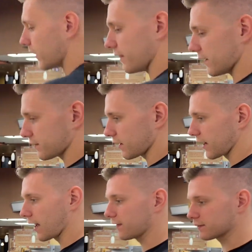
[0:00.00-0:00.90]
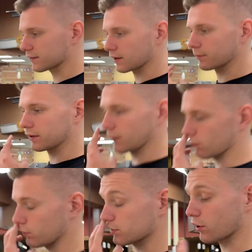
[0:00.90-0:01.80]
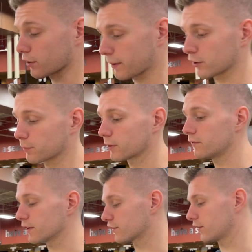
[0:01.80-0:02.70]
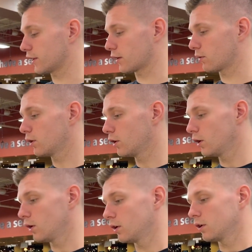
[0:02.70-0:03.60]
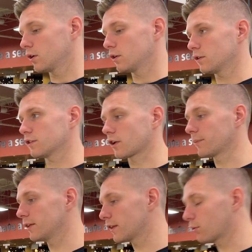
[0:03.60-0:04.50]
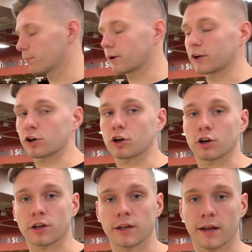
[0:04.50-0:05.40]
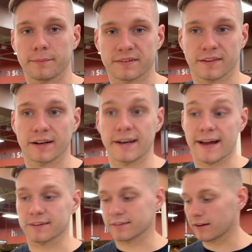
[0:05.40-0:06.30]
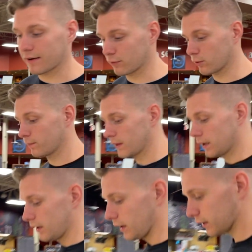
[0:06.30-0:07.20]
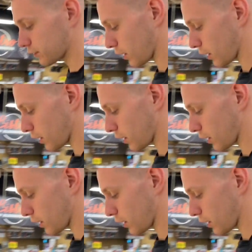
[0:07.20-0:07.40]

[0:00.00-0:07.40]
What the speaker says: This is something that we talked about in the previous video. Something that will bring your cooking game to the next level is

* _WORK TO COMPLETE_: Above are the entries; write them out again exactly, omitting the pictures.

* _SOLUTION_:
[0:00.00-0:00.90]
[0:00.90-0:01.80]
[0:01.80-0:02.70]
[0:02.70-0:03.60]
[0:03.60-0:04.50]
[0:04.50-0:05.40]
[0:05.40-0:06.30]
[0:06.30-0:07.20]
[0:07.20-0:07.40]

[0:00.00-0:07.40]
What the speaker says: This is something that we talked about in the previous video. Something that will bring your cooking game to the next level is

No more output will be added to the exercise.